Exercise objective:
Without the pictures, give the entries below again exactly as written.

Available data section start

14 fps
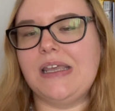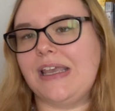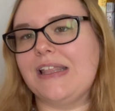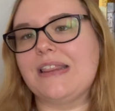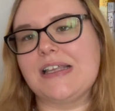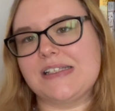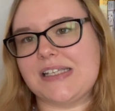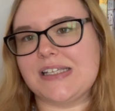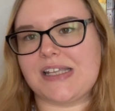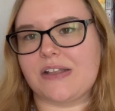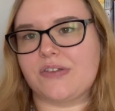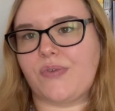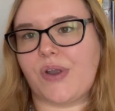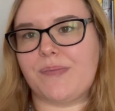In this, it
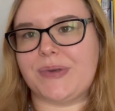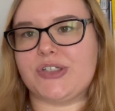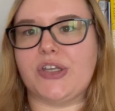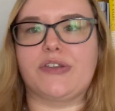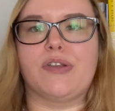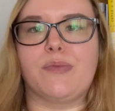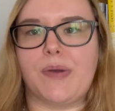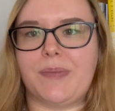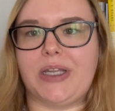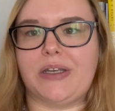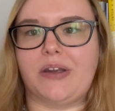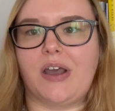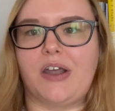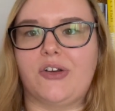sounds very much like the
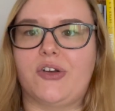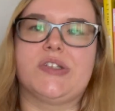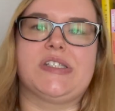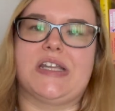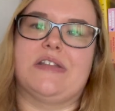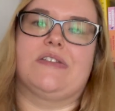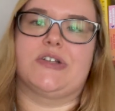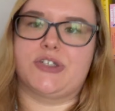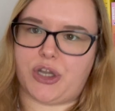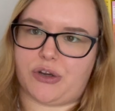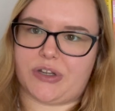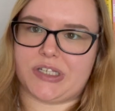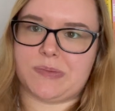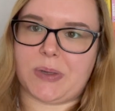women understand their
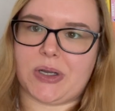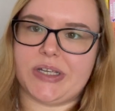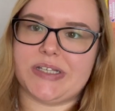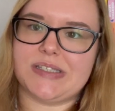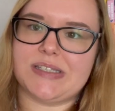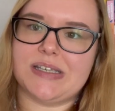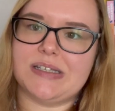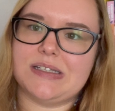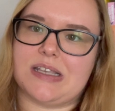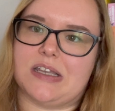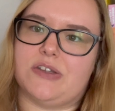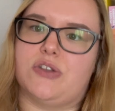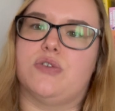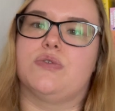shared experiences
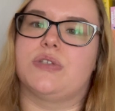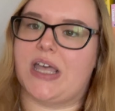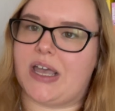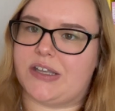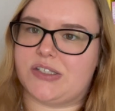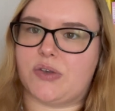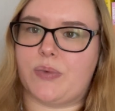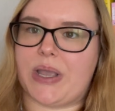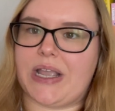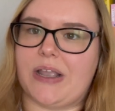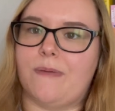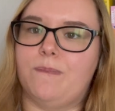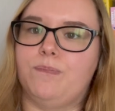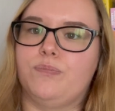and use that as a
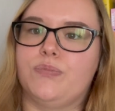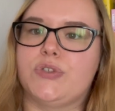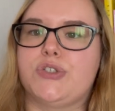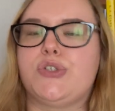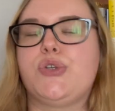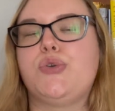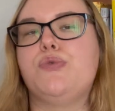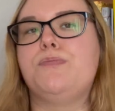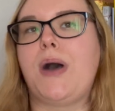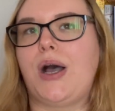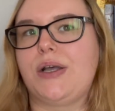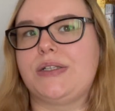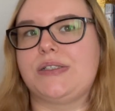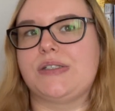way to
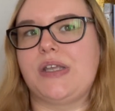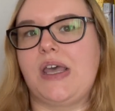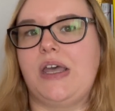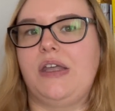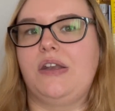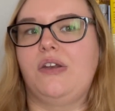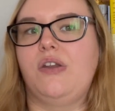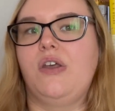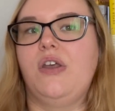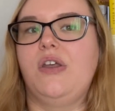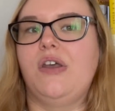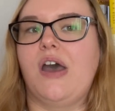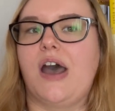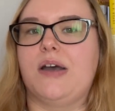bond and
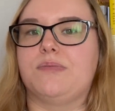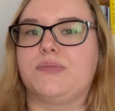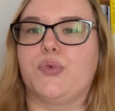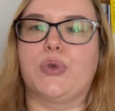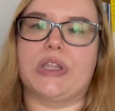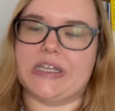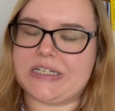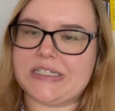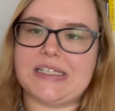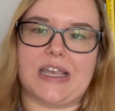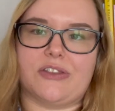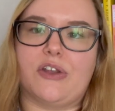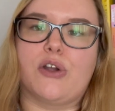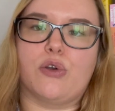um, really
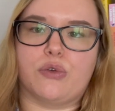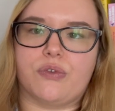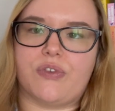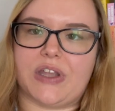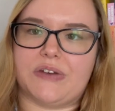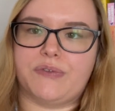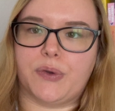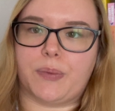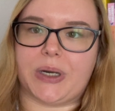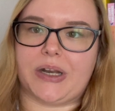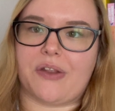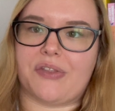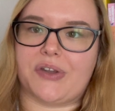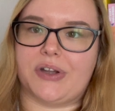decide their own fate for one
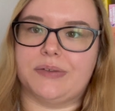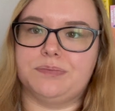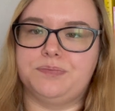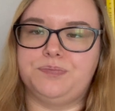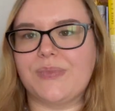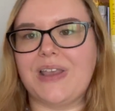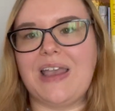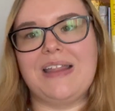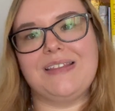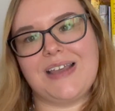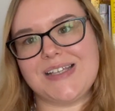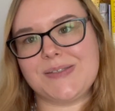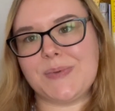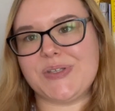another. And
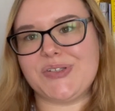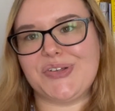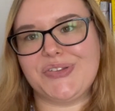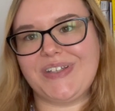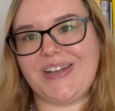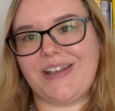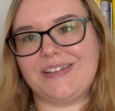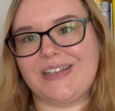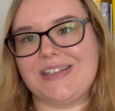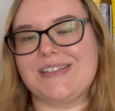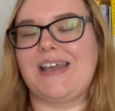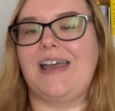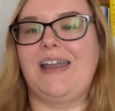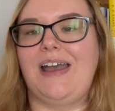last but certainly not
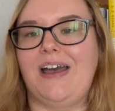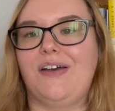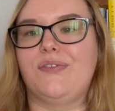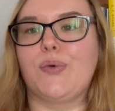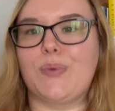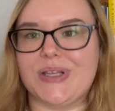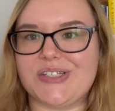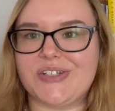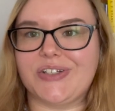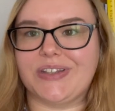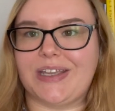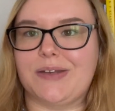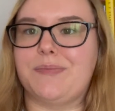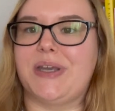least, I have Western
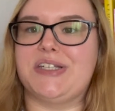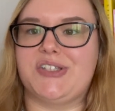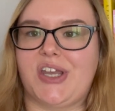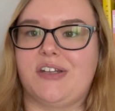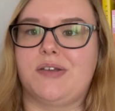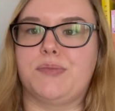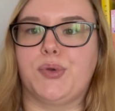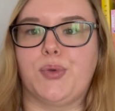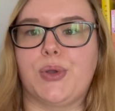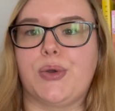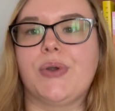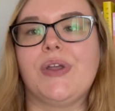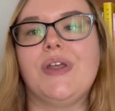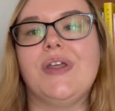Lane by Chetna Maroo.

Available data section end

Written answer:
14 fps
In this, it
sounds very much like the
women understand their
shared experiences
and use that as a
way to
bond and
um, really
decide their own fate for one
another. And
last but certainly not
least, I have Western
Lane by Chetna Maroo.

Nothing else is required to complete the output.